(PROBLEM DETAILS): Restate all the entries exactly as they appear, apart from the pictures.

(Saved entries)
# # # # # # #

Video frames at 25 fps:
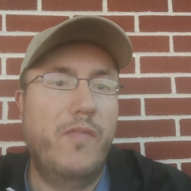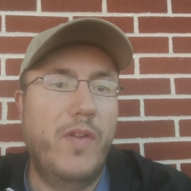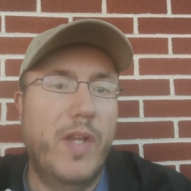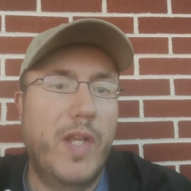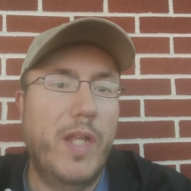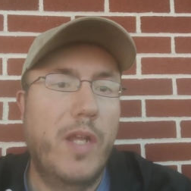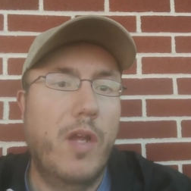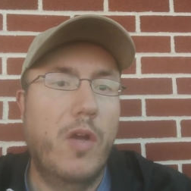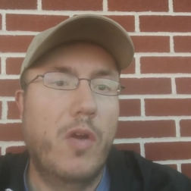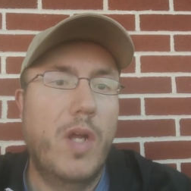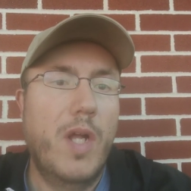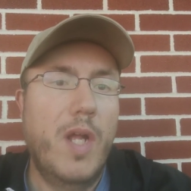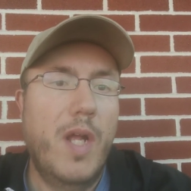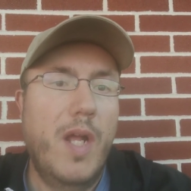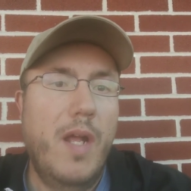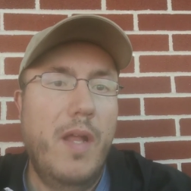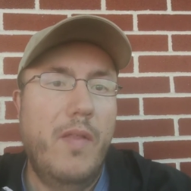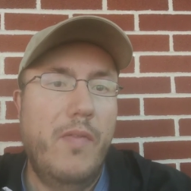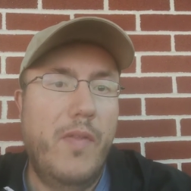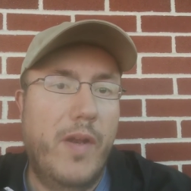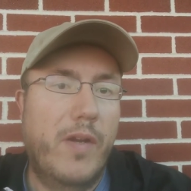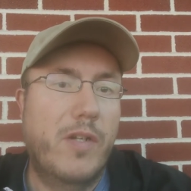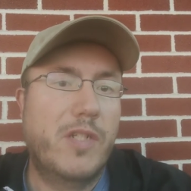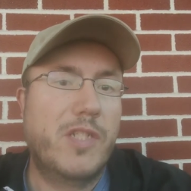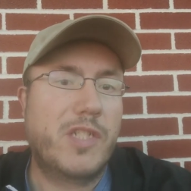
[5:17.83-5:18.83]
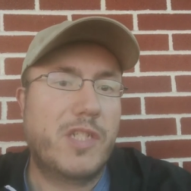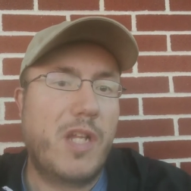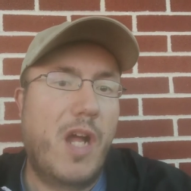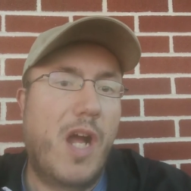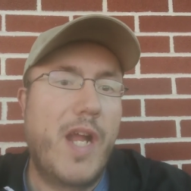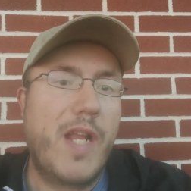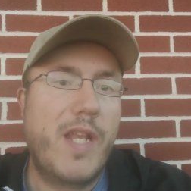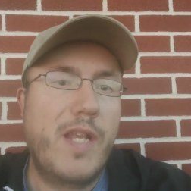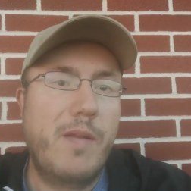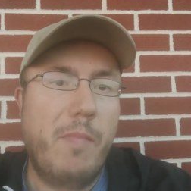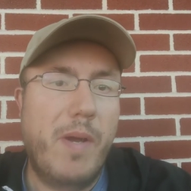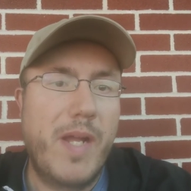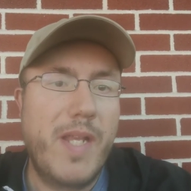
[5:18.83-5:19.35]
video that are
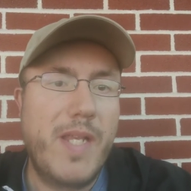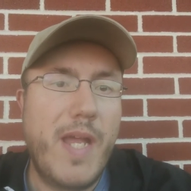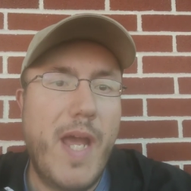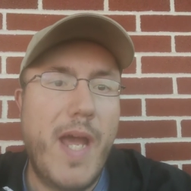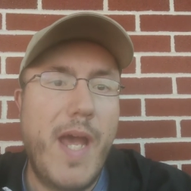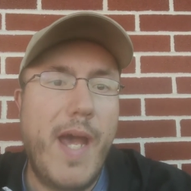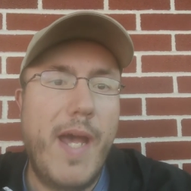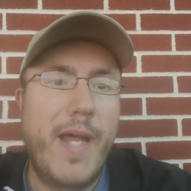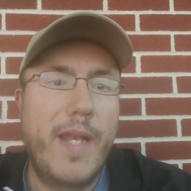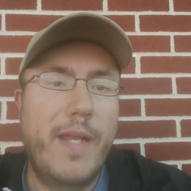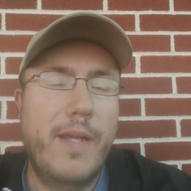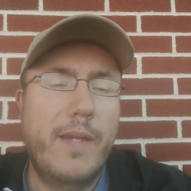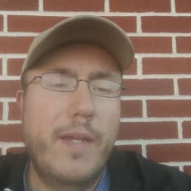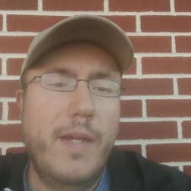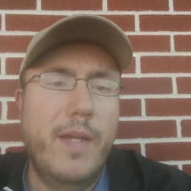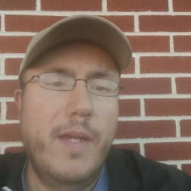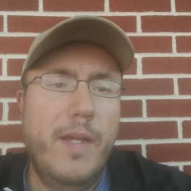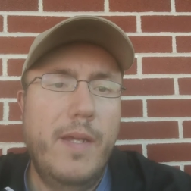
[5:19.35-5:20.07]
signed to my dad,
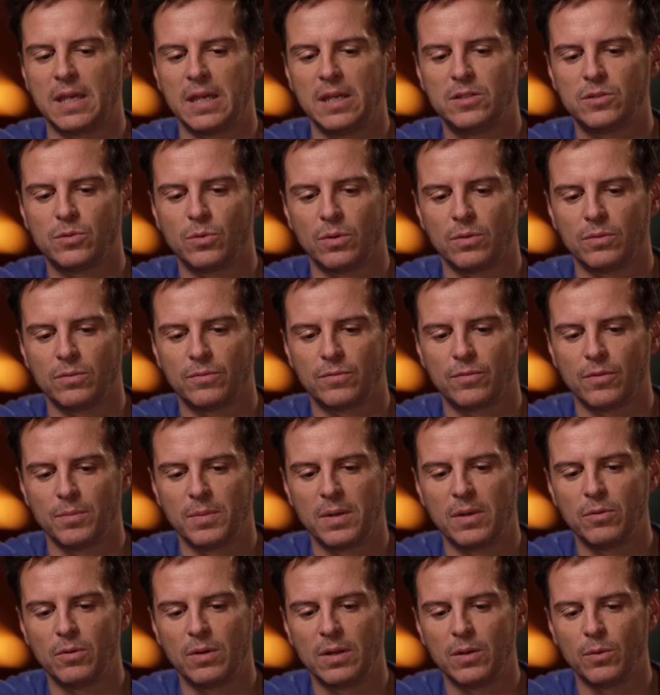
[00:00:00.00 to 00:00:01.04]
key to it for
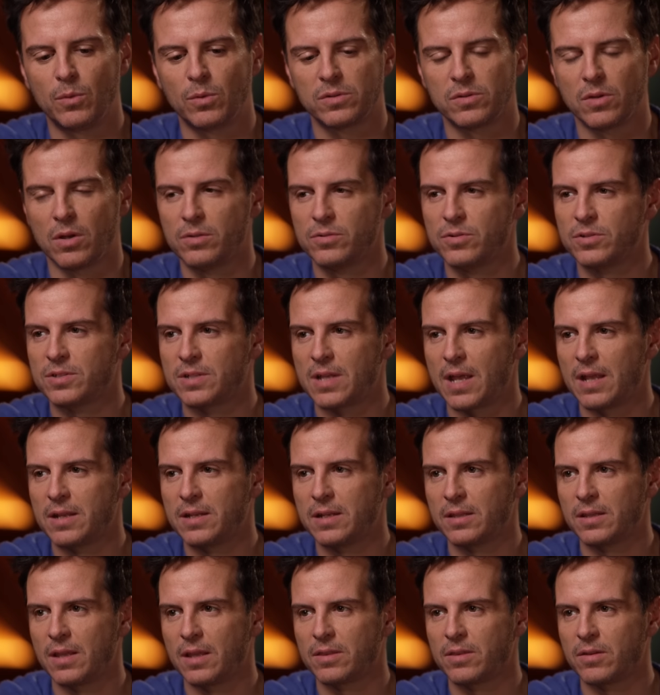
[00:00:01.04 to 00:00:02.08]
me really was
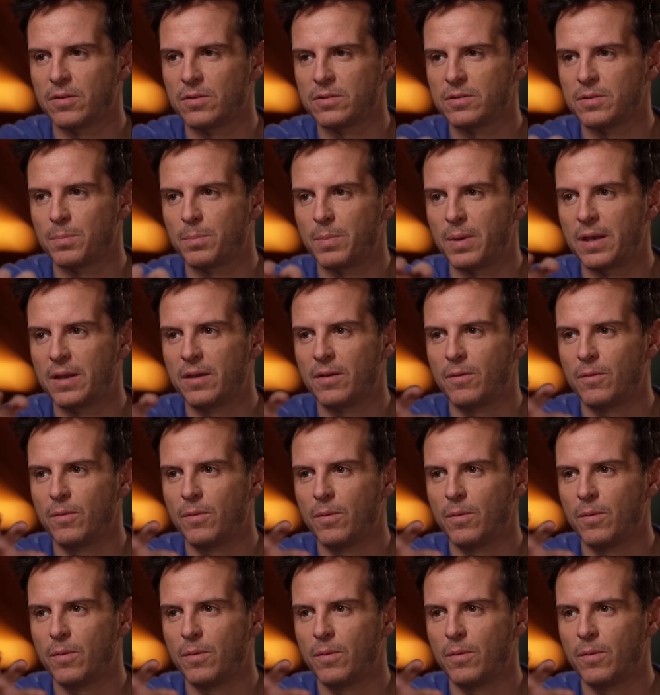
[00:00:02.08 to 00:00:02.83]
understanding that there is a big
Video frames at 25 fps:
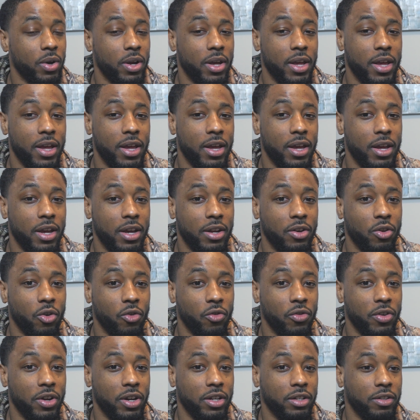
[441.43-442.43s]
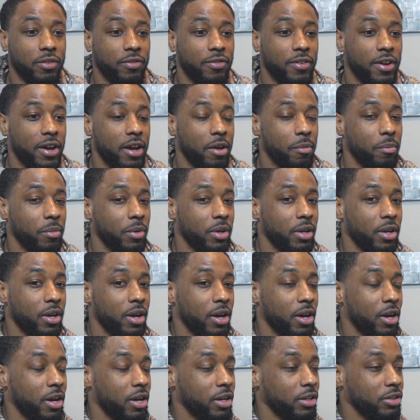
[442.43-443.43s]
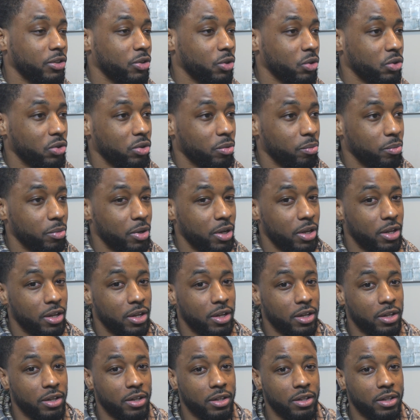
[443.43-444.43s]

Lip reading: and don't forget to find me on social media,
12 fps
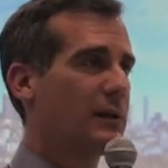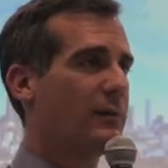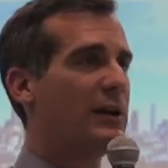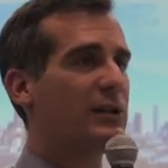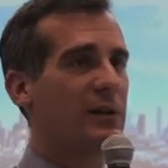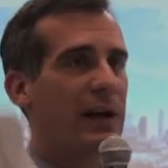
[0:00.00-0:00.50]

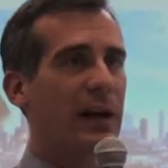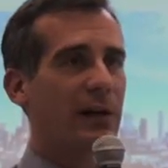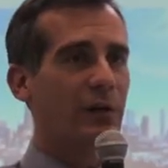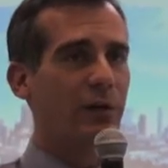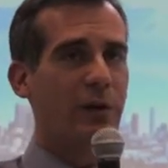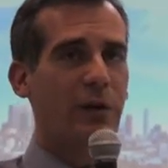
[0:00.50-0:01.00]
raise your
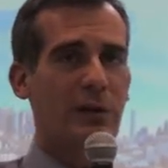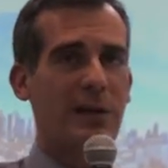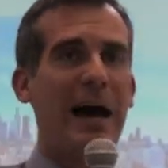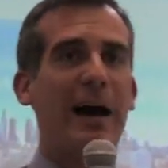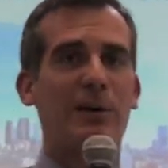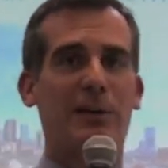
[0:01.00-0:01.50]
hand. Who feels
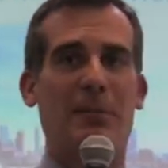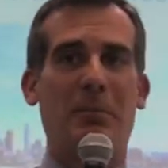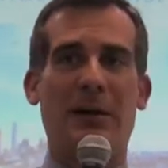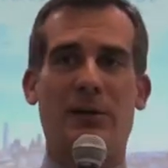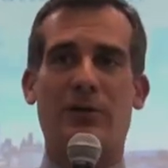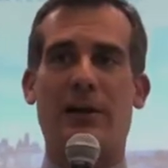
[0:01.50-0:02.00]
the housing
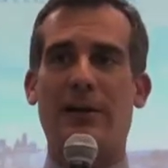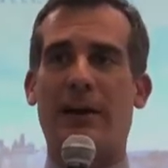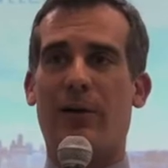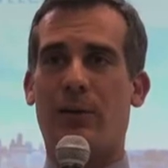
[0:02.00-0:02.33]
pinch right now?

# # # # # # #

(ANSWER FOR THIS EXERCISE):
Video frames at 25 fps:
[5:17.83-5:18.83]
[5:18.83-5:19.35]
video that are
[5:19.35-5:20.07]
signed to my dad,
[00:00:00.00 to 00:00:01.04]
key to it for
[00:00:01.04 to 00:00:02.08]
me really was
[00:00:02.08 to 00:00:02.83]
understanding that there is a big
Video frames at 25 fps:
[441.43-442.43s]
[442.43-443.43s]
[443.43-444.43s]

Lip reading: and don't forget to find me on social media,
12 fps
[0:00.00-0:00.50]

[0:00.50-0:01.00]
raise your
[0:01.00-0:01.50]
hand. Who feels
[0:01.50-0:02.00]
the housing
[0:02.00-0:02.33]
pinch right now?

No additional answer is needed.